It’s not a great time for consolidation in the broader market, but shipping is keeping merger-and-acquisition bankers busy amid more favorable conditions. That was the take from veteran M&A banker Mark Friedman of Evercore in remarks to the annual Marine Money ship finance forum in New York on Thursday. The broader market has seen a strong correlation over the past 20 years between overall market strength and deal flows, so it is not a great surprise that deals are slumping in 2022 with the S&P 500 index down about 17% on the year and Nasdaq falling more than 20%, Friedman said.

Global M&A deals are at $1.85bn through 31 October, well down on the $3.7bn seen in 2021 and more on pace with the $2.17bn seen in the Covid-hit year of 2020. But shipping equities have outperformed the market. Tanker stocks are up an average 235% on the year, bulkers 121% and container owners 61%. Against that backdrop, there have been at least eight significant M&A shipping deals in the last two years, with Evercore involved in half of them, Friedman said. “Shipping historically sees very little activity happening at the bottom of a cycle and not a lot at the very top,” Friedman said. “You tend to see it when the markets are improving, or when there is still enough juice left in an existing up market.” Among the biggest recent shipping deals have been a trio of take-private transactions: Seaspan parent Atlas Corp being acquired this month by insider Poseidon Acquisition Corp, Teekay LNG by Stonepeak in October 2021, and LNG player GasLog by private equity’s Black Rock in February 2021. More conventional consolidation has come through International Seaways’ March 2021 acquisition of Diamond S Shipping, Diana Shipping’s August buy of private Sea Trade Holdings, and two pending deals: Frontline’s combination with fellow tanker giant Euronav and Taylor Maritime’s tender for shares of Grindrod Shipping in dry bulk.

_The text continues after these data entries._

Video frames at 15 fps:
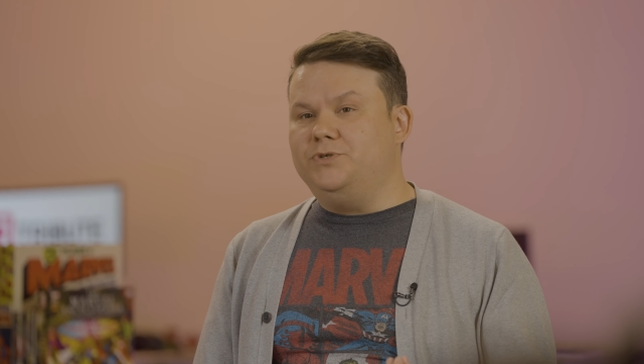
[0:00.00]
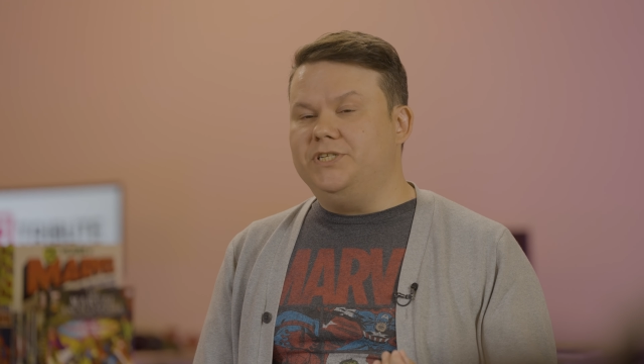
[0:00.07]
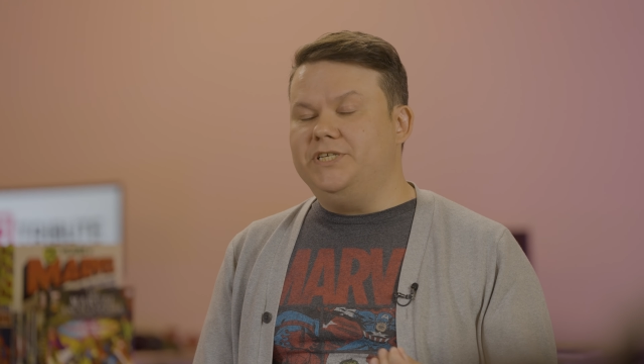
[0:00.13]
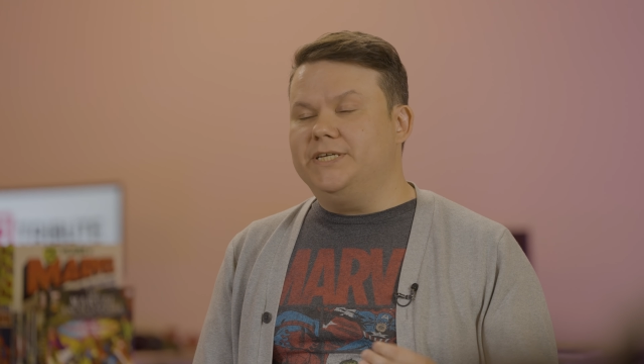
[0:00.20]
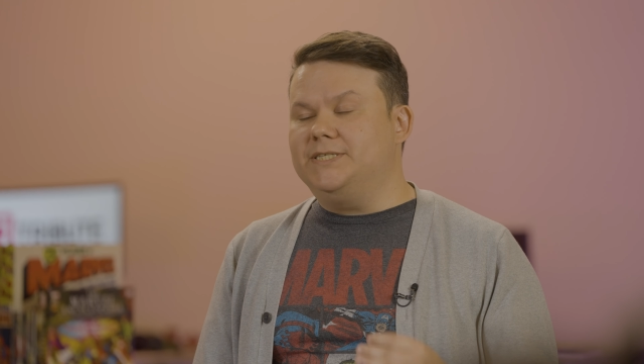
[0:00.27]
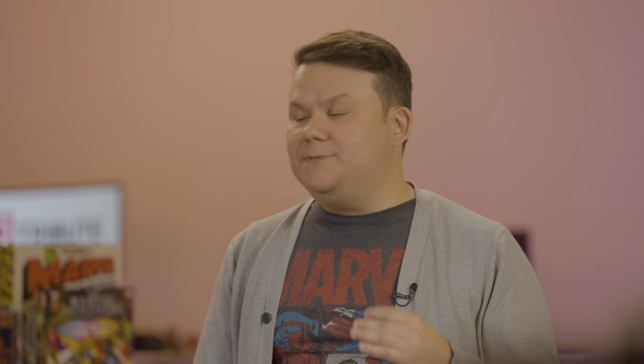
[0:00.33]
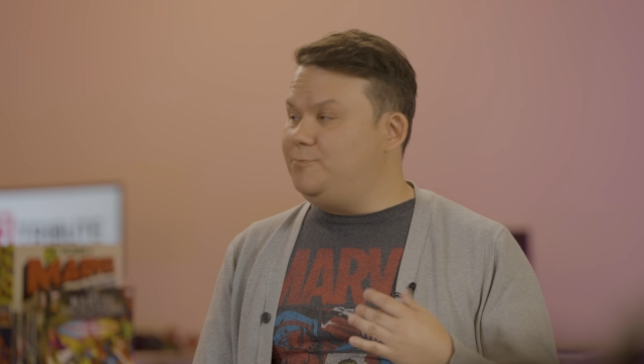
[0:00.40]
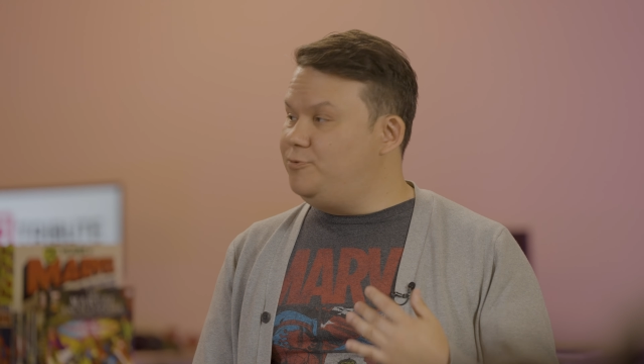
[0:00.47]

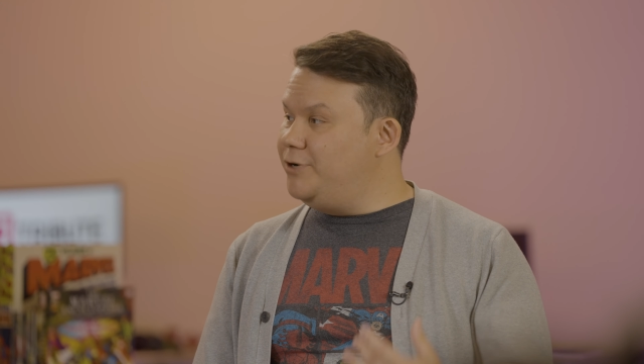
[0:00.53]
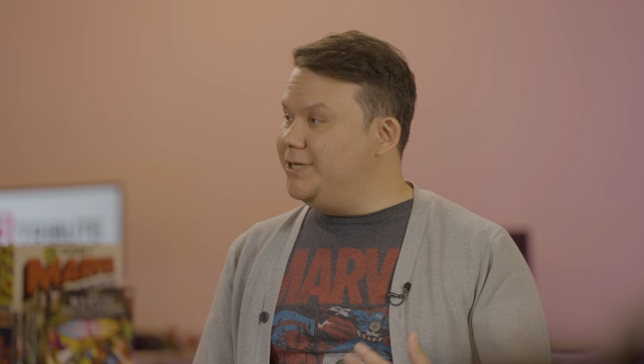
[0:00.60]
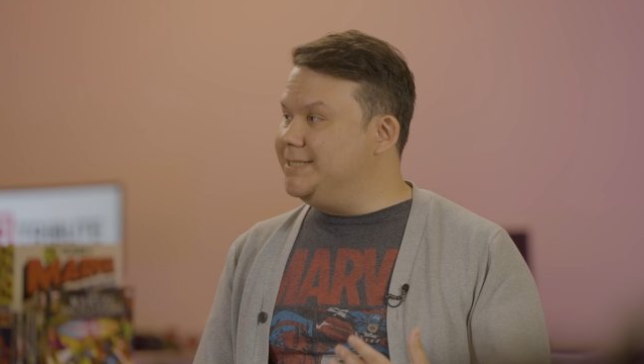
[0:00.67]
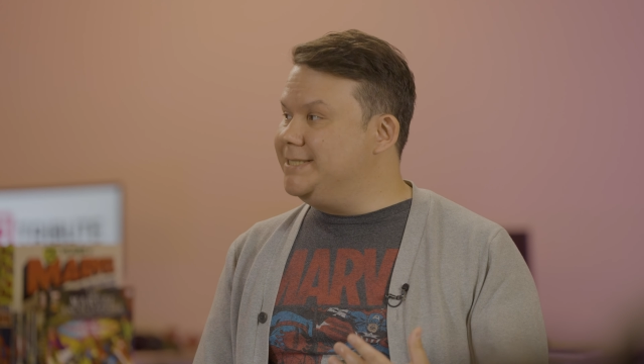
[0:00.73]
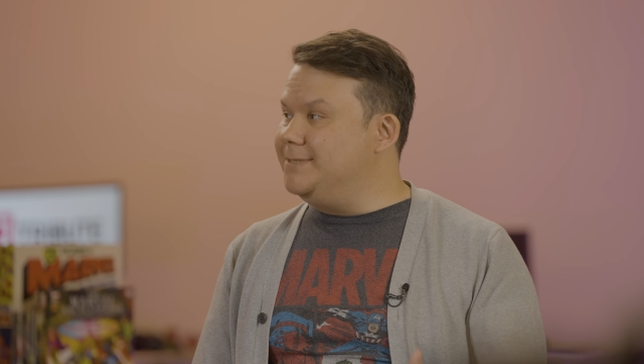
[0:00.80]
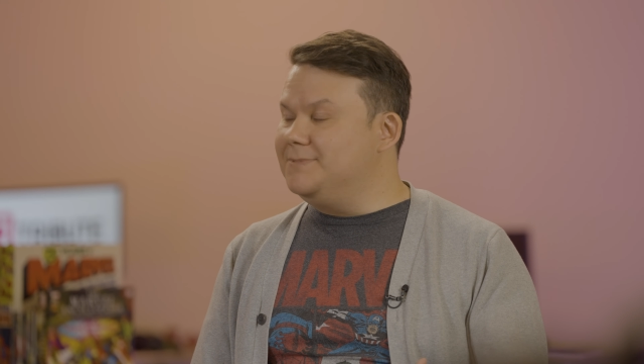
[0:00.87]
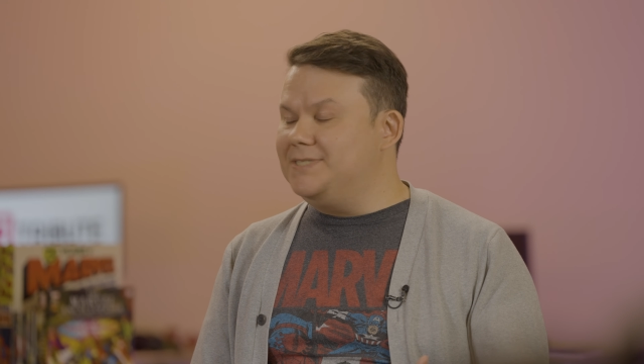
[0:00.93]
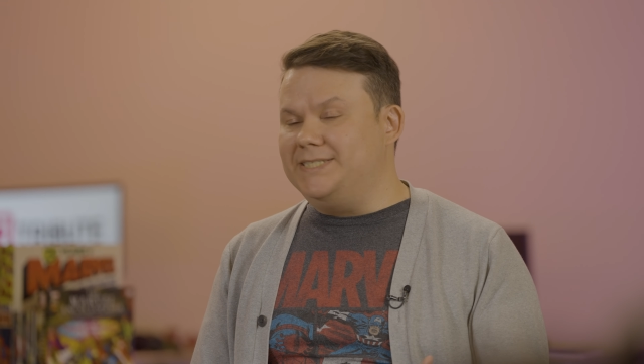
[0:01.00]
really
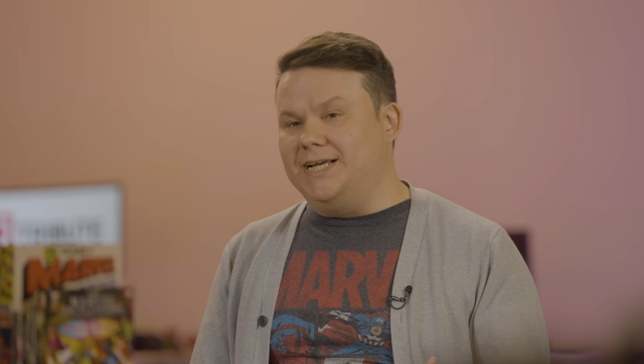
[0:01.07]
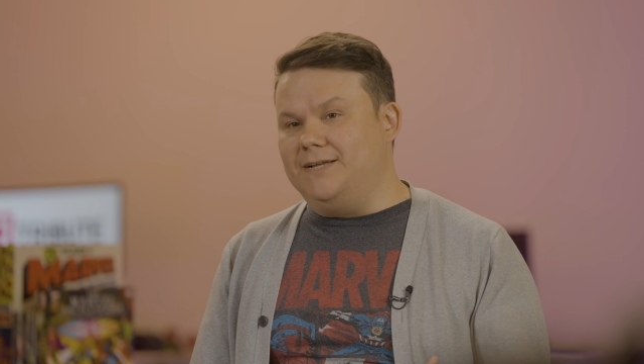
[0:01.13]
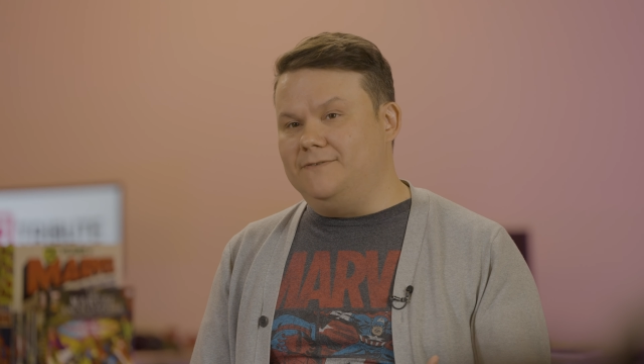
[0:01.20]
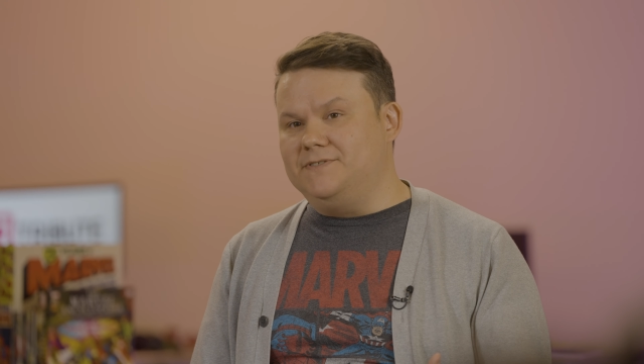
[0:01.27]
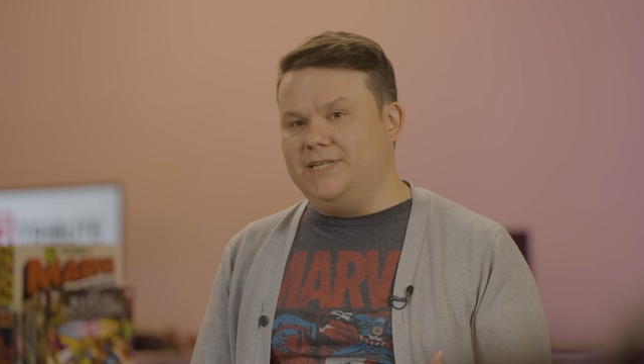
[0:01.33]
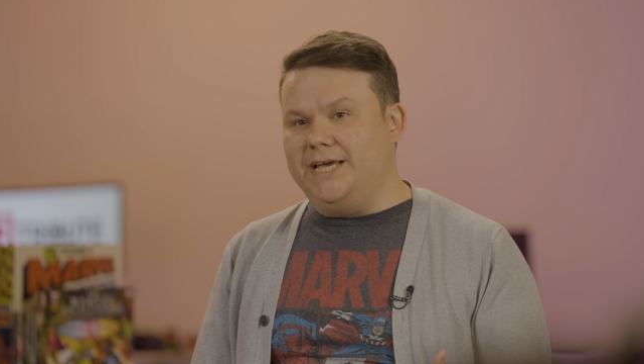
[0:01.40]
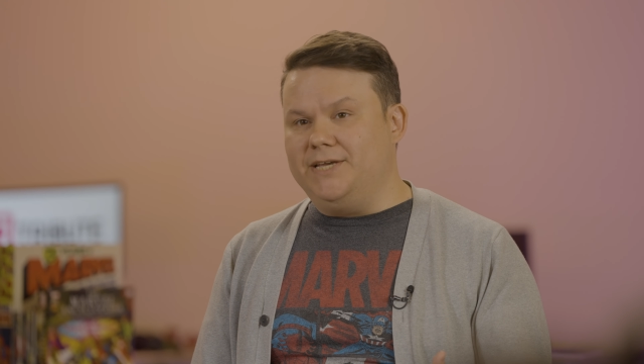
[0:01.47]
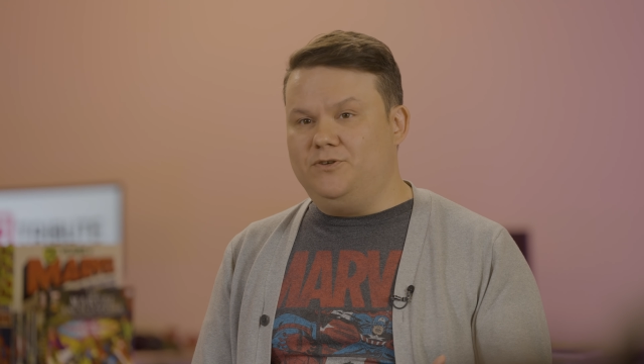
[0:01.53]
express
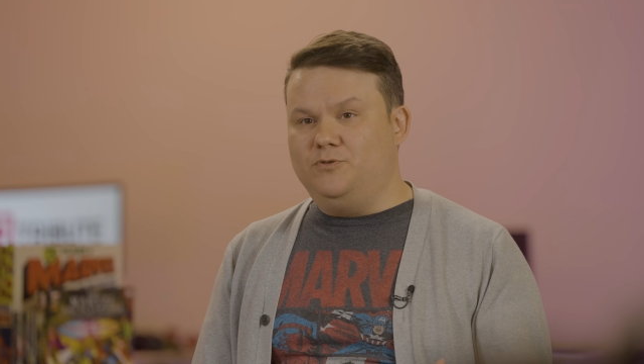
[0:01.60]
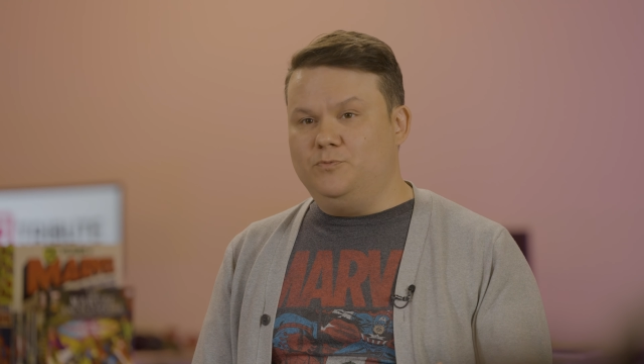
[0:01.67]
themselves like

“Some of these are big transactions by shipping standards,” Friedman said. A transaction like Diana’s $330m strike for nine Sea Trade ultramaxes demonstrates the public company’s ability to approach fleet renewal at a time when there is little activity otherwise in the newbuilding market, Friedman said. “In tankers and dry bulk, there’s almost a nil orderbook,” Friedman said. “If you wanted to expand your scope in the past, newbuildings were the normal channel of growth. Right now, that’s not available.” Friedman told TradeWinds following his remarks that he thinks the shipping consolidation trend has legs. “I believe so,” he said. “Strong CEO confidence, strong markets and share prices portend for a likely active M&A period for shipping companies.”